Cuando Rogelio Frigerio y Adrián Pérez hicieron público, el domingo pasado, que Alberto Fernández había derrotado a Mauricio Macri en las PASO por 15 puntos, se clausuró en una misma detonación una época y se inauguró otra, completamente distinta a la anterior. Si la respuesta a la pregunta en la que se alojaba la clave del 47-32 (voto heladera o voto ética) ha impuesto sus términos nuevamente, ahora la incógnita pasa por los recursos que tendrá el Frente de Todos, si confirma su triunfo en octubre próximo, para cumplirle a una porción de la ciudadanía que no tiene mayores reparos en pasar de acompañar a CFK en 2011, a sancionarla vía su antagonista máximo en 2015, y a devolverle su favor a una arquitectura que la contiene en 2019, luego de comprobar que el remedio fue peor que la enfermedad y de que el peronismo, debe reconocerse, hizo todo lo que debía para volver a enamorar. Una clientela exigente.

Ahí cobran sentido los análisis que avisaron, ya desde el año pasado, cuando el candidato a presidente construía para su ahora compañera de fórmula, que en el Instituto Patria se pensaba más en las dificultades de un eventual retorno al poder, por el desastre que deja Macri, que no sólo en instancia electoral. De hecho, Cristina hizo mucho hincapié en ello en el video de anuncio de su corrimiento. En las horas posteriores, las masas que corren en auxilio del vencedor cuando hasta el cierre de los comicios eran más amarillos que el propio Mauricio son la mejor prueba de que, aunque resta la validación formal a celebrarse dentro de algo más de dos meses, ya se despliegan con fuerza tiempos nuevos. A Alberto le toca un difícil equilibrio: separar la paja del trigo entre quienes le sirven para ampliar sus bases de sustentación frente a la tercera crisis de proporciones de la democracia, tras las de 1989 y 2001; y quienes apenas van por la suya.

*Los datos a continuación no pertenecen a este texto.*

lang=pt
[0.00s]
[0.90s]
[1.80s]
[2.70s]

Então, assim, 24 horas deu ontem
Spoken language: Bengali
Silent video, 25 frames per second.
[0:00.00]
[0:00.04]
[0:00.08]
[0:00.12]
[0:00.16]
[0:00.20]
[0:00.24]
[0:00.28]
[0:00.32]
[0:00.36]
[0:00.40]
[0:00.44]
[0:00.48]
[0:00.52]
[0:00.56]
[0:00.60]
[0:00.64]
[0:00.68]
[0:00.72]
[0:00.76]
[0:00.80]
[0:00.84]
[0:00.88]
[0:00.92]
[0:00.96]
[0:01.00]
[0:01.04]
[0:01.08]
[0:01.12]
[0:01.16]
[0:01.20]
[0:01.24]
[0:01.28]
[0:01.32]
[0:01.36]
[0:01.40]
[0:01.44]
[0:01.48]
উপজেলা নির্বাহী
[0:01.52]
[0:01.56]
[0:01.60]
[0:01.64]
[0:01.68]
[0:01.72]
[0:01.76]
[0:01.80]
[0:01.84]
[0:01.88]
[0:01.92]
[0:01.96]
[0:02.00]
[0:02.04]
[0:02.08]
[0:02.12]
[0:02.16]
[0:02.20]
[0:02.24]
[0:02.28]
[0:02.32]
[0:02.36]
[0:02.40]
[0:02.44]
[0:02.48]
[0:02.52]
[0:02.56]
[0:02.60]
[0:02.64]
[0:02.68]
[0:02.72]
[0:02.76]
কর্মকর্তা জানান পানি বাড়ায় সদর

Las elites han comprobado, a través de más de once millones de papeletas azules, que no hay en Argentina lugar para un proyecto financiado con la pauperización de clases bajas y medias, pero no reciben del peronismo hostilidad sino brazos abiertos en los cafecitos de la transición.

Sucede que en el contrato electoral que consagra a los Fernández viaja también un ruego por discusiones más amables que las que se suceden desde la crisis del campo en 2008. Hizo falta un fracaso como el de Macri para que muchos comprendieran que nadie sobra, y que conviene contar hasta 10 antes de tirar del mantel, porque detrás de la cortina está el gobierno de los bancos, contra el que Alberto diseñó sus mayores hits proselitistas. No hay en esto una apelación utópica a un mundo feliz (e imposible) de consensos permanentes, sino la racional constatación de que una cosa es disentir, y otra, muy distinta, estirar eso hasta favorecer a quienes dejan tierra arrasada.

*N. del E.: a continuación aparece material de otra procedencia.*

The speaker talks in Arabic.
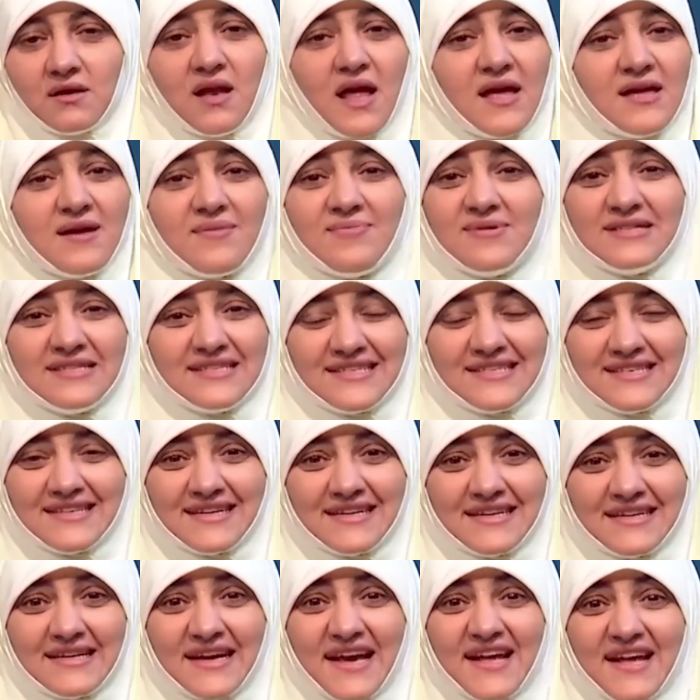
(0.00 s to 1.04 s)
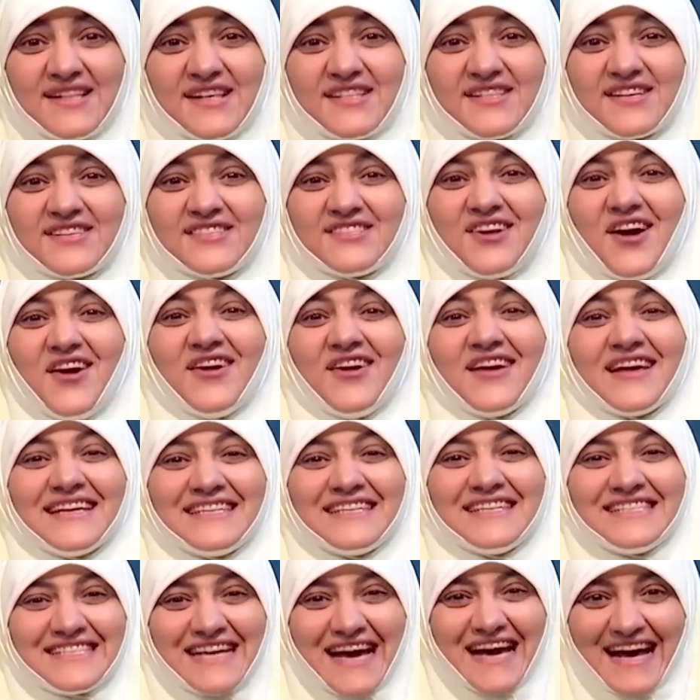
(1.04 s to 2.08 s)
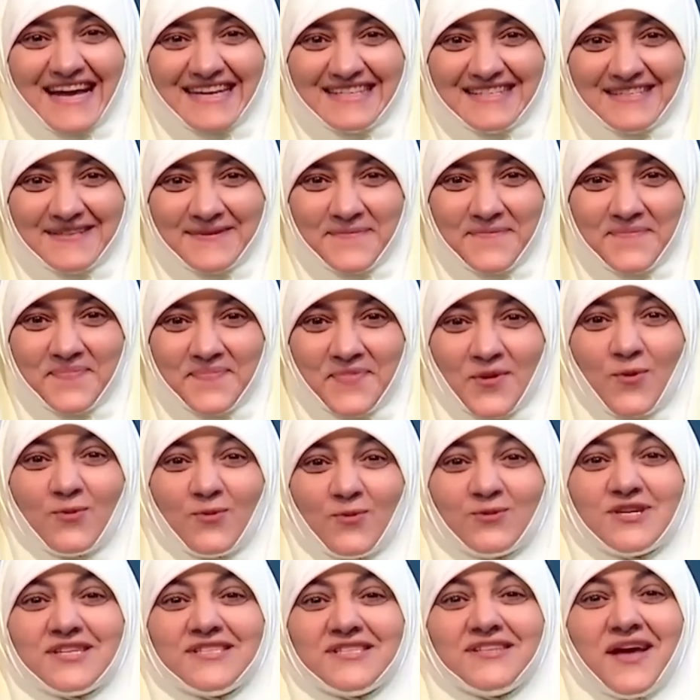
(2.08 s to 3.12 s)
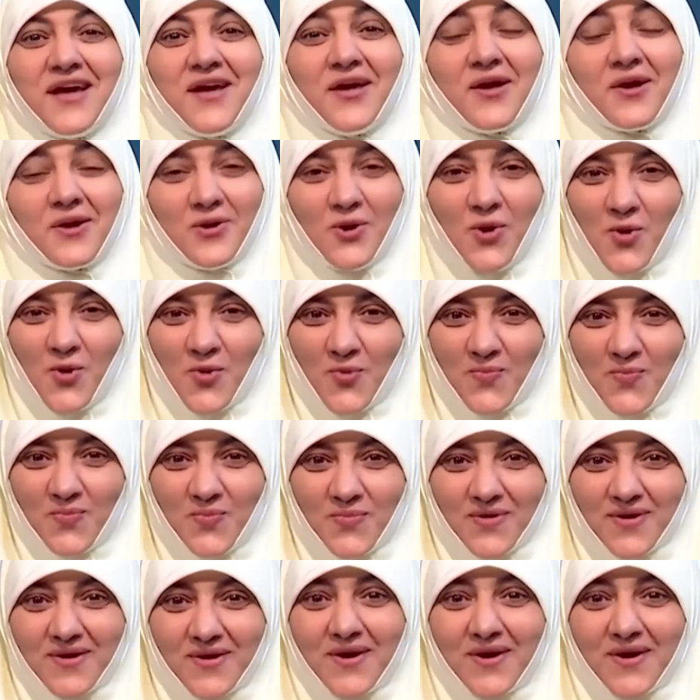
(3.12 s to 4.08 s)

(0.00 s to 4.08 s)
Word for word: لا يا بنتي انت تستحقي السعاده وتستحقي الحب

Mientras los equipos vencedores están menos relajados a una semana de golear de lo que lo habrían estado si se hubiesen impuesto (como mayoritariamente se creía) por entre 7 y 9 puntos de diferencia, porque aunque no guste ni sea justo ya se les están exigiendo respuestas (además, a nadie le conviene un incendio como los que hemos conocido), en la vereda de enfrente, el desconcierto es también hijo de una convivencia imposible entre quienes aspiran a reinventarse para seguir teniendo futuro político (simbolizados, acaso, por Horacio Rodríguez Larreta), y otros que no pueden, no saben, ni quieren hacer eso (el propio Macri y, más aún, Elisa Carrió).

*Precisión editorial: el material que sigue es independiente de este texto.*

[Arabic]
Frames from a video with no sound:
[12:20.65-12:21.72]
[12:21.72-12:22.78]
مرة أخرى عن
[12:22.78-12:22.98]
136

Si Olivos no atina a encontrar el justo medio entre una resurrección en la que no creen más que algunos pocos fanáticos (ilusión que, en parte, tampoco pueden abandonar porque es la vitamina necesaria para competir decentemente en el rubro legislativo) y la administración prolija de la salida es fundamentalmente debido a que no se preparó para tratar con un rival regular sino con el diablo. Cuando Cristina les negó esa referencia, coronaron una gestión patética con una campaña deplorable como nunca se les había visto. Cuando las urnas hablaron, estalla una economía entregada a los caprichos de finanzas a las que convencieron de que la cosa estaba peleada y de que, efectivamente, los otros eran comunistas. De ahí en más, no saben cómo vincularse con el mal absoluto, en especial por la parte en la que toca explicarles a sus fieles, que no imaginaban para el posible próximo gobierno otra cosa que una celda, que toca negociar con reos. Como sea, ese 32% sigue existiendo, es mucho y la democracia argentina necesita de una dirigencia que represente a ese sector, y no que se limite a ser su vocero incentivando sus peores impulsos.